Exercise prompt: Starting with the line that has "Frames from a" and finishing with the line that has "What the speaker says: and", set down each line below exactly. Pictures are not copied.
-.-.-
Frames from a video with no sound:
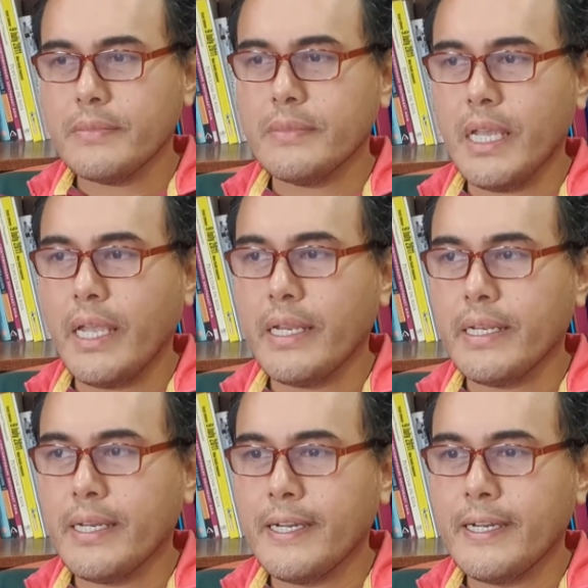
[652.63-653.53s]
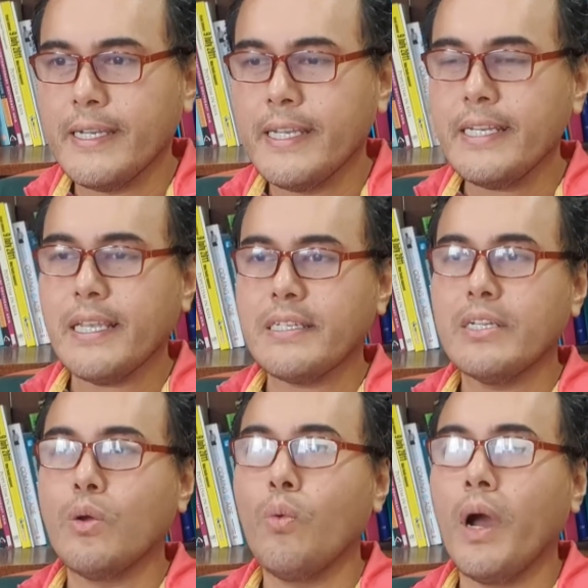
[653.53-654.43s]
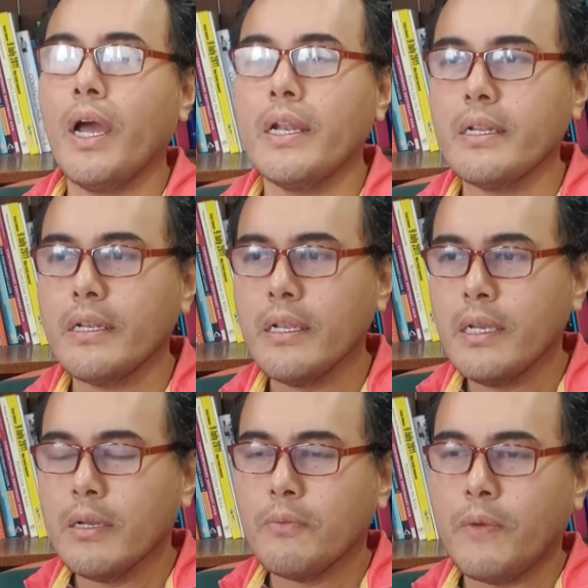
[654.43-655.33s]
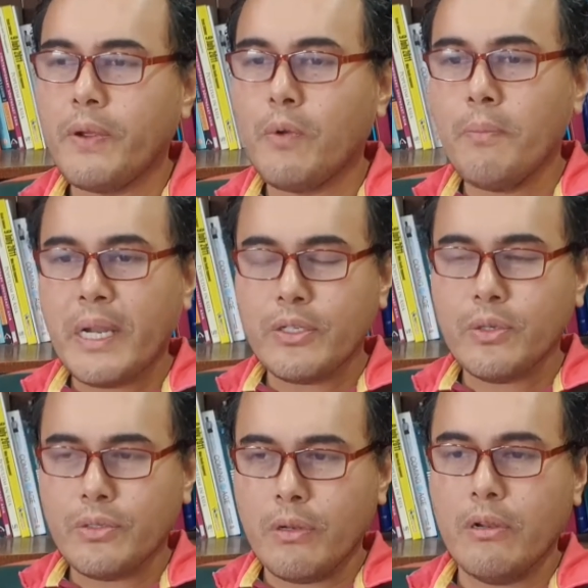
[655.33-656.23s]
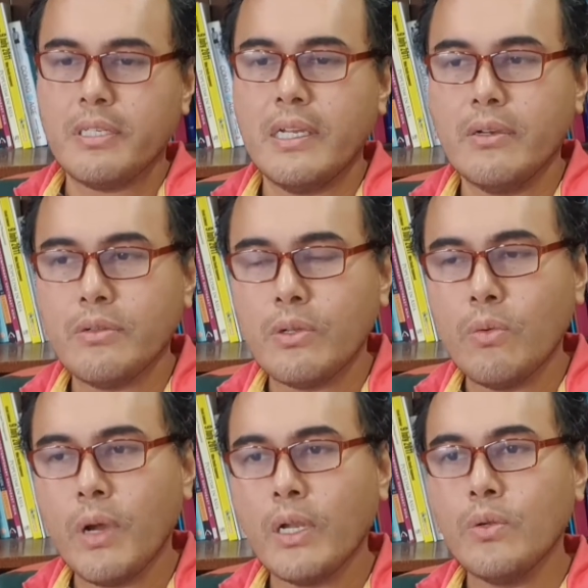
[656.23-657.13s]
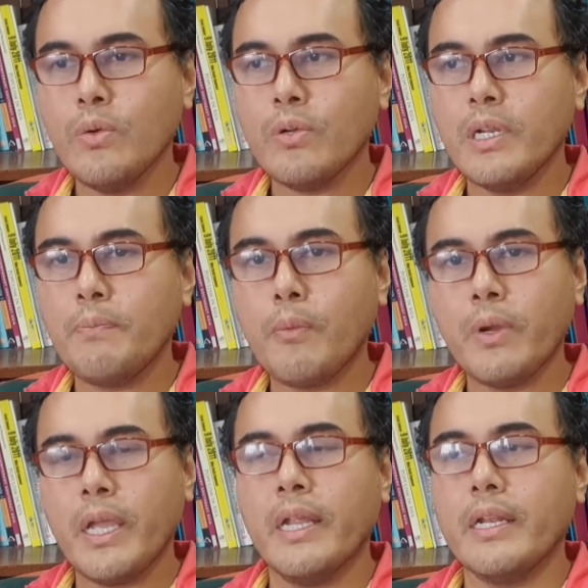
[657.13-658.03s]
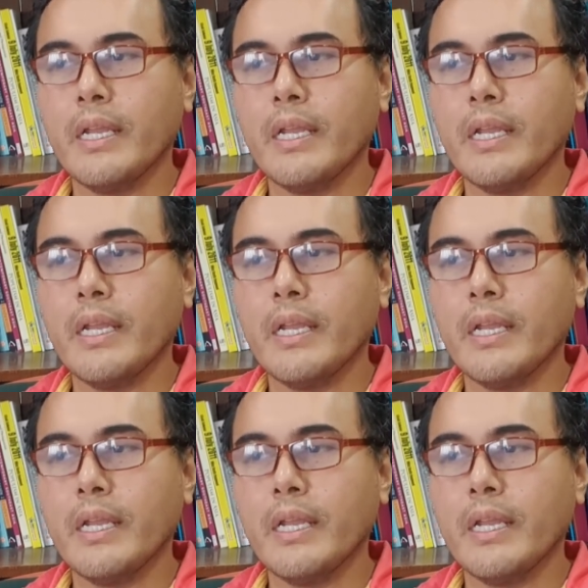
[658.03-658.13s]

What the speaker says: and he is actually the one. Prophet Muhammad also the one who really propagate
-.-.-
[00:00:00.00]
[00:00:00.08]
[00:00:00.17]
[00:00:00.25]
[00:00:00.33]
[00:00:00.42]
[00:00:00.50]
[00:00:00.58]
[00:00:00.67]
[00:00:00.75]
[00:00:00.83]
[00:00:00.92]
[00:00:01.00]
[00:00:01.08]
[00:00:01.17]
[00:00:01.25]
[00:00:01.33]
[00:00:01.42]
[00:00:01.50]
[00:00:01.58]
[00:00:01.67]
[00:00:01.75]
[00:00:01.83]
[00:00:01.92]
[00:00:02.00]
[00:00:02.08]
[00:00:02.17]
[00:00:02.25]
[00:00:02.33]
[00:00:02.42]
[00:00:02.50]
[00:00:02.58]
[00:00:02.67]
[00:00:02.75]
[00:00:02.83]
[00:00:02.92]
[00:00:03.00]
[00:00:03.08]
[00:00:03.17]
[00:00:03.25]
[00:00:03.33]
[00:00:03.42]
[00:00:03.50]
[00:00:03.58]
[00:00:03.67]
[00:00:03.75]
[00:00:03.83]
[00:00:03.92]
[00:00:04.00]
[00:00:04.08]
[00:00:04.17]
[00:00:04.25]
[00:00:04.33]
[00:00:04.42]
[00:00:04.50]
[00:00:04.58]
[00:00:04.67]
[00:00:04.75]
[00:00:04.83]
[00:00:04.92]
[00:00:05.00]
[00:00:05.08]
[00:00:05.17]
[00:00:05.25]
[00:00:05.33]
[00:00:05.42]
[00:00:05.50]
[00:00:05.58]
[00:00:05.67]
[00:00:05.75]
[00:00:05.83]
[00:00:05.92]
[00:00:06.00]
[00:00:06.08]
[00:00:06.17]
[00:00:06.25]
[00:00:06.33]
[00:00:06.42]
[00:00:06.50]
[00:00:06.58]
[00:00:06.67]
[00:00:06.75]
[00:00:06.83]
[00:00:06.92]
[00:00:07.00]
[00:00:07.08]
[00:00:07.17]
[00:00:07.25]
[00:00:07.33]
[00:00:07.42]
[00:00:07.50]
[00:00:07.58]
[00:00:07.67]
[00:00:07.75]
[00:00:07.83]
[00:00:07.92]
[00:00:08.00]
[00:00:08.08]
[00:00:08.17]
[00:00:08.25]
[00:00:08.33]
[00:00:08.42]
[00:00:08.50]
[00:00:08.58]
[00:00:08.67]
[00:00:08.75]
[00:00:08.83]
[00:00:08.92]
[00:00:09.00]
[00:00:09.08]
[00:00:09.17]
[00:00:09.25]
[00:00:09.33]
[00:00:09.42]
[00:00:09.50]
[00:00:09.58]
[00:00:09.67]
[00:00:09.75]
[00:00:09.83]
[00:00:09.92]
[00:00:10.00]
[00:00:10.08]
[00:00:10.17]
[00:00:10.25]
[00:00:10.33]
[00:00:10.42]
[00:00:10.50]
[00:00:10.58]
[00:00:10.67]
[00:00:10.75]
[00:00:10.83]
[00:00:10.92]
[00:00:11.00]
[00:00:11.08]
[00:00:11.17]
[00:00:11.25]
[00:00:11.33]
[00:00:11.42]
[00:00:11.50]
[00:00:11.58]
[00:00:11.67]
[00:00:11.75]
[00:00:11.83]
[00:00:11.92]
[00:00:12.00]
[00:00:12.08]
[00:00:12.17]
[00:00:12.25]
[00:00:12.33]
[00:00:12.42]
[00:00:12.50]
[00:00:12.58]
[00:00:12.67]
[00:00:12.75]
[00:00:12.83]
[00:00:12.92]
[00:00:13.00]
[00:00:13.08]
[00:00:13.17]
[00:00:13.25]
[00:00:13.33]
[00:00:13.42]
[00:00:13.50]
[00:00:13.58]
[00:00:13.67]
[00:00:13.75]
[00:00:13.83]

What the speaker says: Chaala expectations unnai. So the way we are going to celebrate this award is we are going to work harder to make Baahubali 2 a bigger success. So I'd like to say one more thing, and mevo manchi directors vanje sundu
-.-.-
Solution below:
Frames from a video with no sound:
[652.63-653.53s]
[653.53-654.43s]
[654.43-655.33s]
[655.33-656.23s]
[656.23-657.13s]
[657.13-658.03s]
[658.03-658.13s]

What the speaker says: and he is actually the one. Prophet Muhammad also the one who really propagate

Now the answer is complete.